TASK OBJECTIVE: Scan the entries below for "with" and copy each line that holds it.

(Data extracted from a collection)
- Opening Delimiter -

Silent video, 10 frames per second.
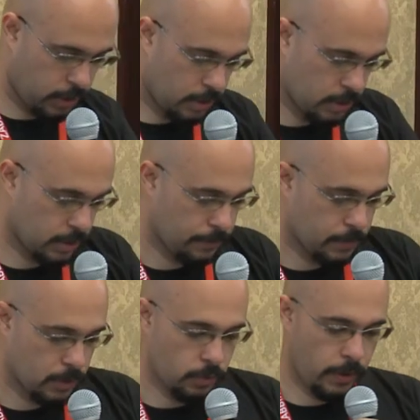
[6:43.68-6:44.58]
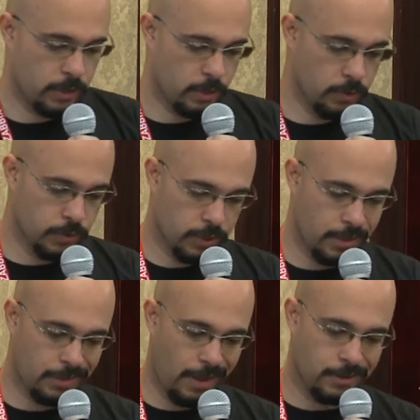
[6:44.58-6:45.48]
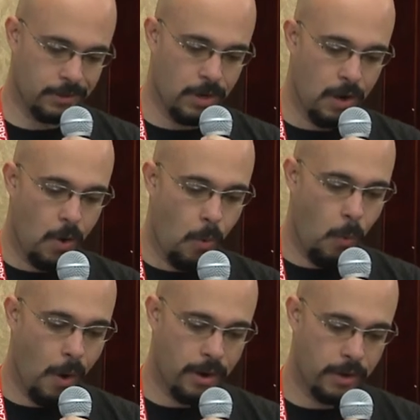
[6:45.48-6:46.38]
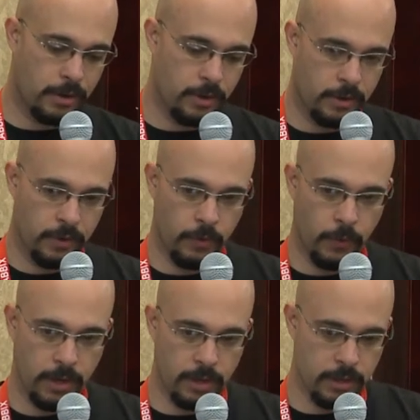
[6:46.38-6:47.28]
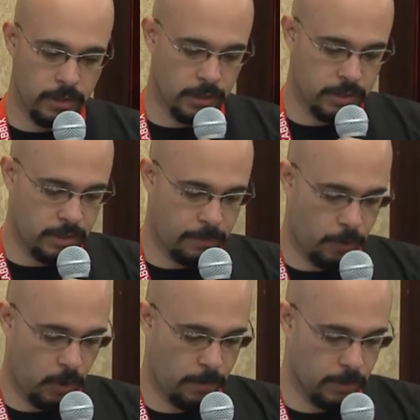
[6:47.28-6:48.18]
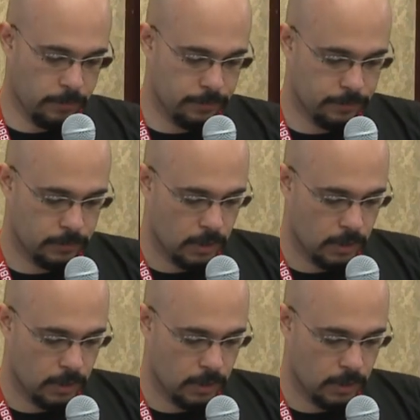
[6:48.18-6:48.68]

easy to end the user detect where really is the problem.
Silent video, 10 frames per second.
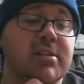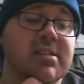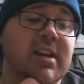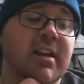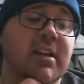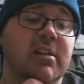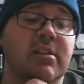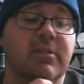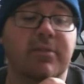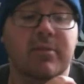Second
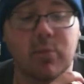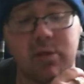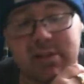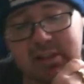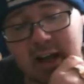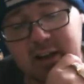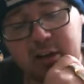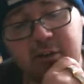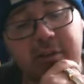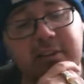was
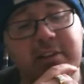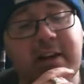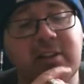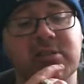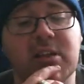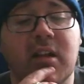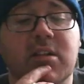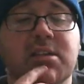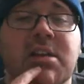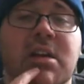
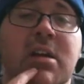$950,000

- Closing Delimiter -
- Opening Delimiter -

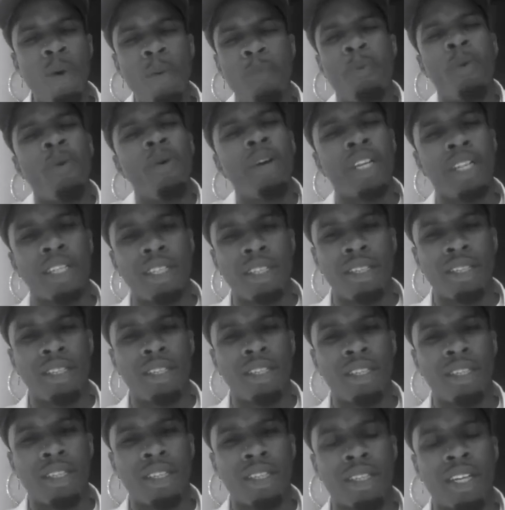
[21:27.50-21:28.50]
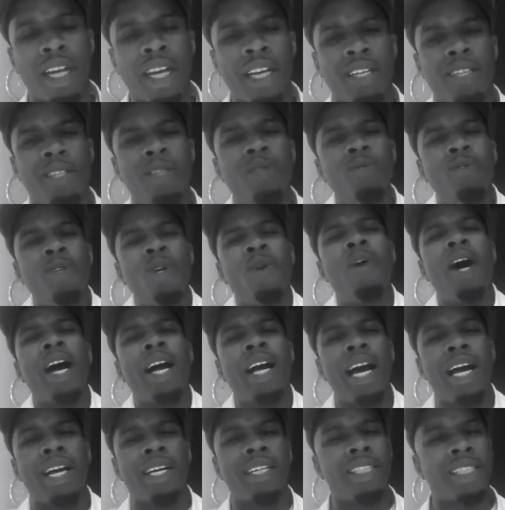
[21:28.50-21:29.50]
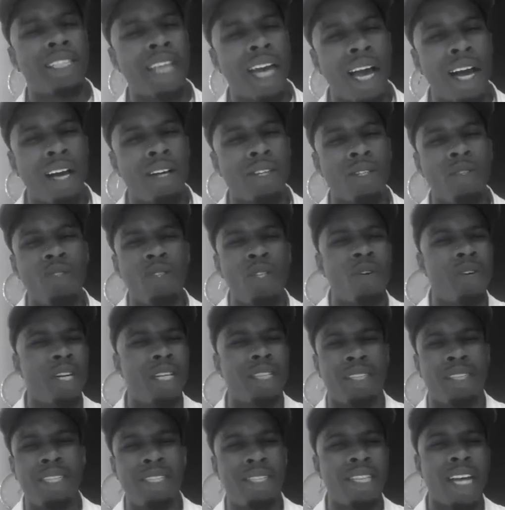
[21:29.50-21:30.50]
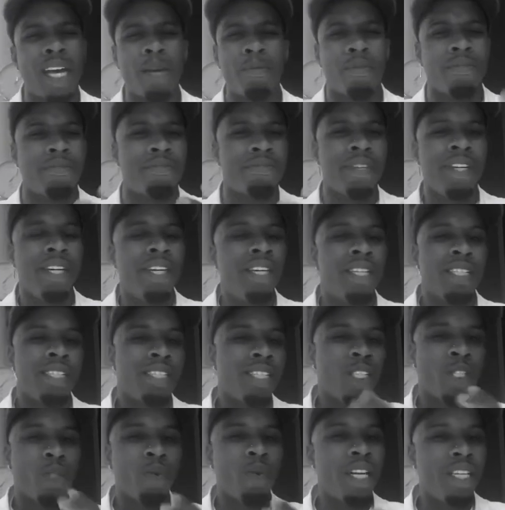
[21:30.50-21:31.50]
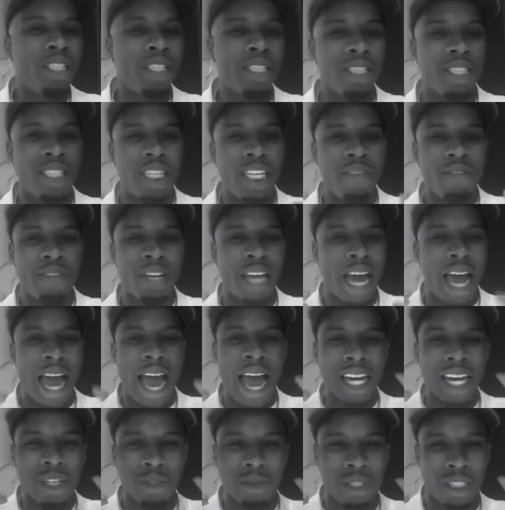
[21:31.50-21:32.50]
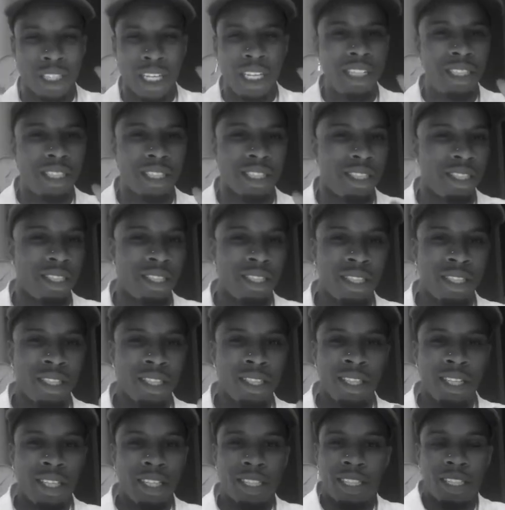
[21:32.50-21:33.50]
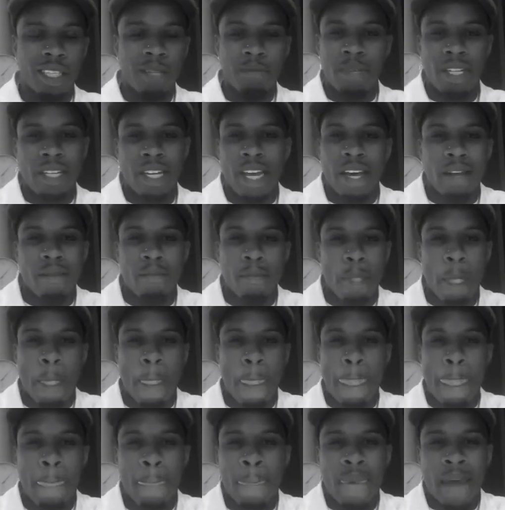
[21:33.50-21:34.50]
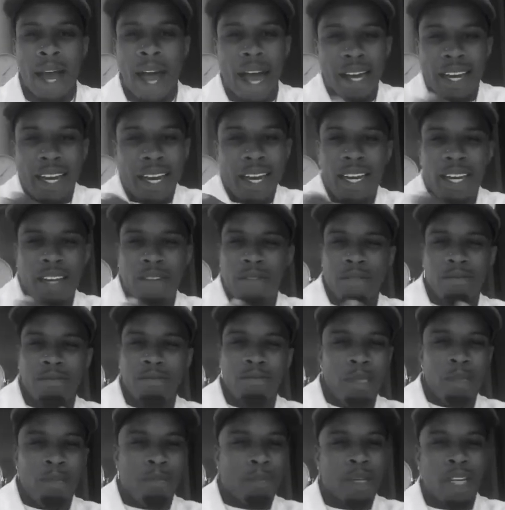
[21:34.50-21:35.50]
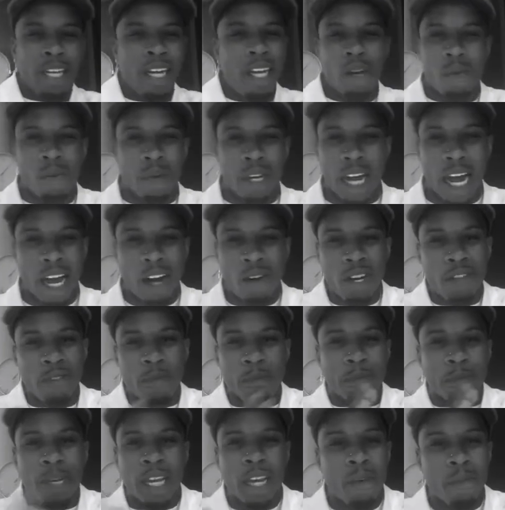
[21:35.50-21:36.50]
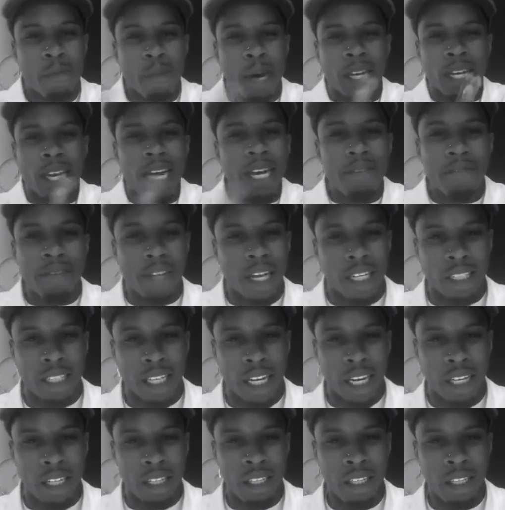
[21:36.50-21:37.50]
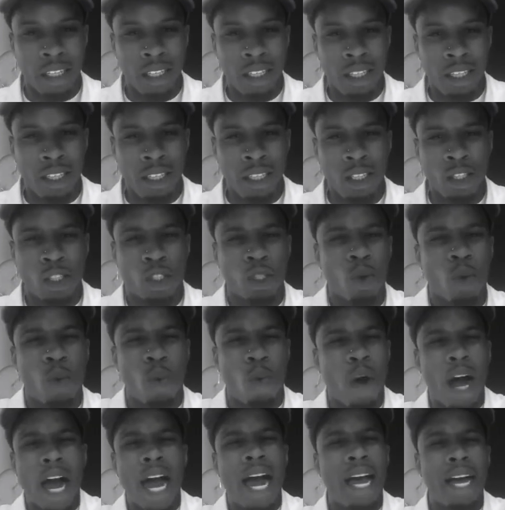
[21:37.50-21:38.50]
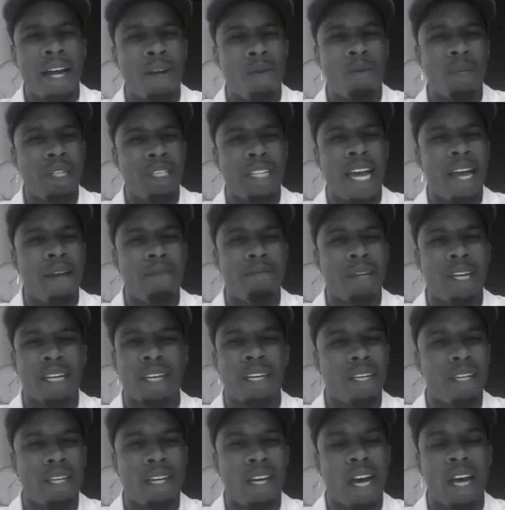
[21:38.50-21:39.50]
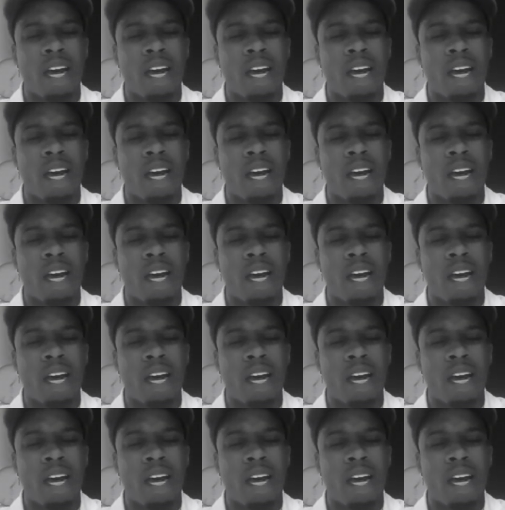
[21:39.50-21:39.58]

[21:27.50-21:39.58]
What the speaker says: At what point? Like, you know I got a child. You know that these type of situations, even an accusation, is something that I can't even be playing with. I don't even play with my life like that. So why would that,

- Closing Delimiter -
- Opening Delimiter -

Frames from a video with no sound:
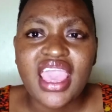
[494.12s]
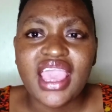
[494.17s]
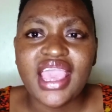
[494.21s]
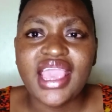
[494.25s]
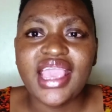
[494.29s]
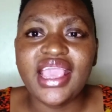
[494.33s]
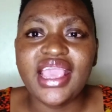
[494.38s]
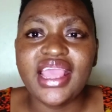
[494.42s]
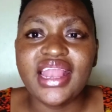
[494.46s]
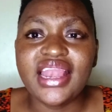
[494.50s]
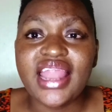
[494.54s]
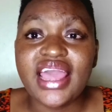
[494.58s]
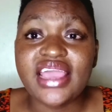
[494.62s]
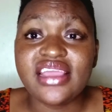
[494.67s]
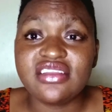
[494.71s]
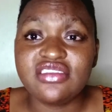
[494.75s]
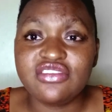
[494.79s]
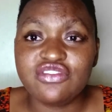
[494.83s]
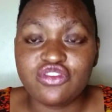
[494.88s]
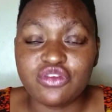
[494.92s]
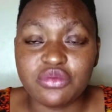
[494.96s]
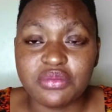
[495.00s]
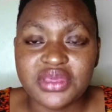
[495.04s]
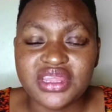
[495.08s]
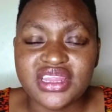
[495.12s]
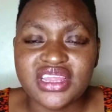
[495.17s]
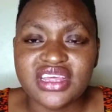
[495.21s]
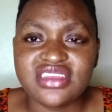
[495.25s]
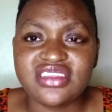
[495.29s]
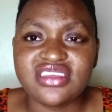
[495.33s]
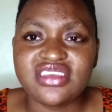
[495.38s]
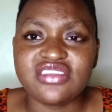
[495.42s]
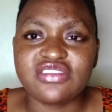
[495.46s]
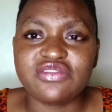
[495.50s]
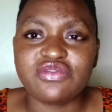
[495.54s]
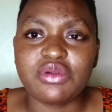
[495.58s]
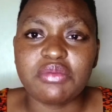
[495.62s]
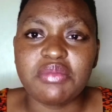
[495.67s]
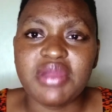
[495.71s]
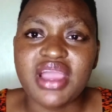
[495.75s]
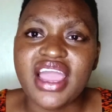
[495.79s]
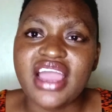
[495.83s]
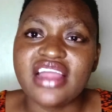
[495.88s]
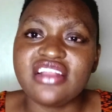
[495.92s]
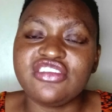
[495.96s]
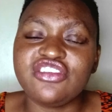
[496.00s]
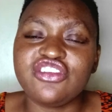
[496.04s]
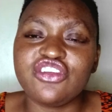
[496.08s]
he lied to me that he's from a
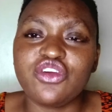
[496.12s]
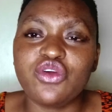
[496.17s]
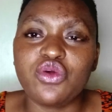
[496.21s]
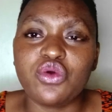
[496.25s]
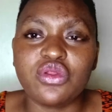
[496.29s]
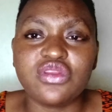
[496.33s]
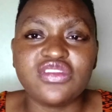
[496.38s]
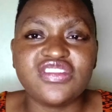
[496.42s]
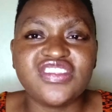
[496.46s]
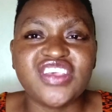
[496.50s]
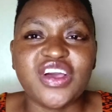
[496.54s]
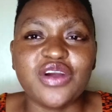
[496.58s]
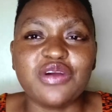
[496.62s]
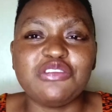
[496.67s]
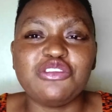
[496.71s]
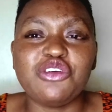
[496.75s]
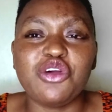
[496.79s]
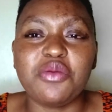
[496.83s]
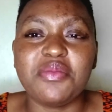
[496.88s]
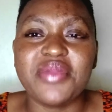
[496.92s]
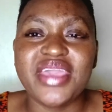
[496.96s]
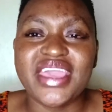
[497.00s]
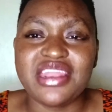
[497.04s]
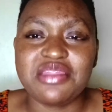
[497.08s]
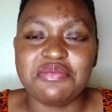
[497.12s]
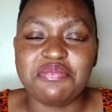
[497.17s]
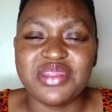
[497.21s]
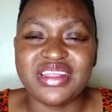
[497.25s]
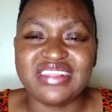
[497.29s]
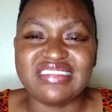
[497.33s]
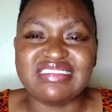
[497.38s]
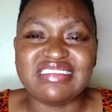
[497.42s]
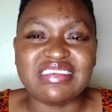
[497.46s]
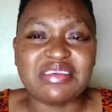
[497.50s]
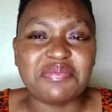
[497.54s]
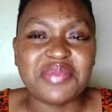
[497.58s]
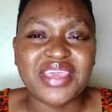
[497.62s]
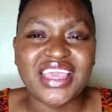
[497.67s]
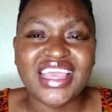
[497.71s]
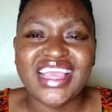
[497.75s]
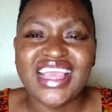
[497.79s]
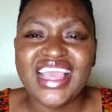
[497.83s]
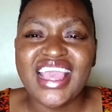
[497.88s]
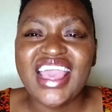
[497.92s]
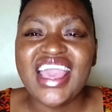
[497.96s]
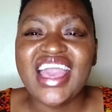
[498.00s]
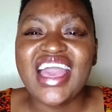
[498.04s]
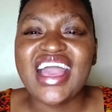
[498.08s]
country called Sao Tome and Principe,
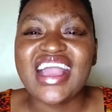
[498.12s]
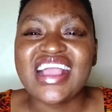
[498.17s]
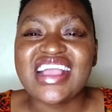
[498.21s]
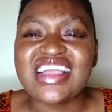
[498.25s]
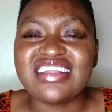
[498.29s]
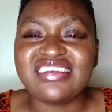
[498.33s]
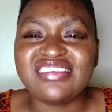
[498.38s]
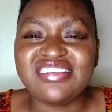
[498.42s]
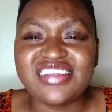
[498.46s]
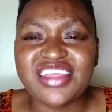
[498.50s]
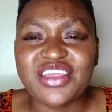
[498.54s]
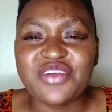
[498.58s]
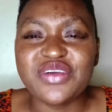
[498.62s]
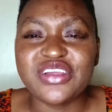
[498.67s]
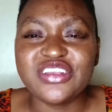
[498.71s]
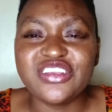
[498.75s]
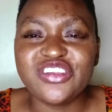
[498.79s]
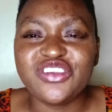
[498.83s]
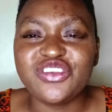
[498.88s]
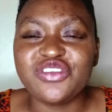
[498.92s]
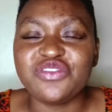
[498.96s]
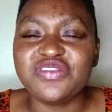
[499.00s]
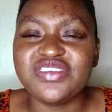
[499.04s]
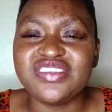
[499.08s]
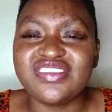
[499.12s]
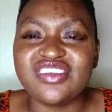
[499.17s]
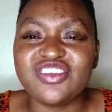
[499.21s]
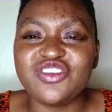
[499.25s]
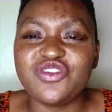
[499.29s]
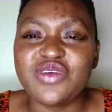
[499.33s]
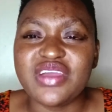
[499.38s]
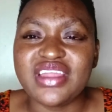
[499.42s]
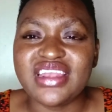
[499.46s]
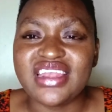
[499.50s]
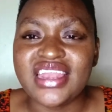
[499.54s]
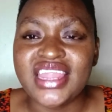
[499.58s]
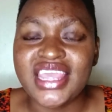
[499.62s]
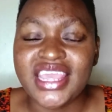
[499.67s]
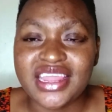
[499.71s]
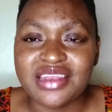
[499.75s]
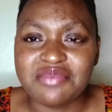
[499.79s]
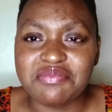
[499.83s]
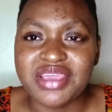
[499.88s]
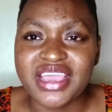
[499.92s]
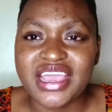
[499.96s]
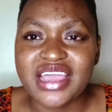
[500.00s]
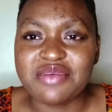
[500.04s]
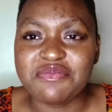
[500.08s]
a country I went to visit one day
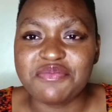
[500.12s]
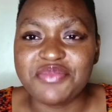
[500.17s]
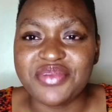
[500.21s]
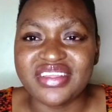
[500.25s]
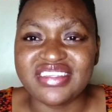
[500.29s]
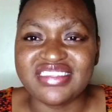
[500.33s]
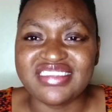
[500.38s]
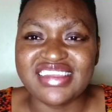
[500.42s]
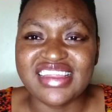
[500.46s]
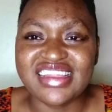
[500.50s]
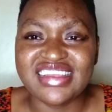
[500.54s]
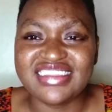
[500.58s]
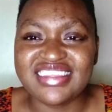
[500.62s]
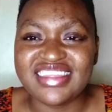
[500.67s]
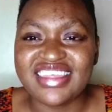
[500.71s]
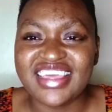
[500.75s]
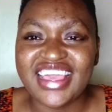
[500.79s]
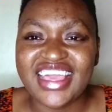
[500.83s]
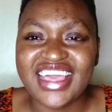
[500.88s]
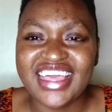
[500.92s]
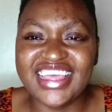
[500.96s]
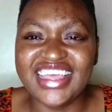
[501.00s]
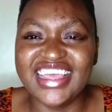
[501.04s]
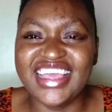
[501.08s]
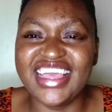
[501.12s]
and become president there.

- Closing Delimiter -

EXERCISE RESPONSE:
What the speaker says: At what point? Like, you know I got a child. You know that these type of situations, even an accusation, is something that I can't even be playing with. I don't even play with my life like that. So why would that,
Frames from a video with no sound:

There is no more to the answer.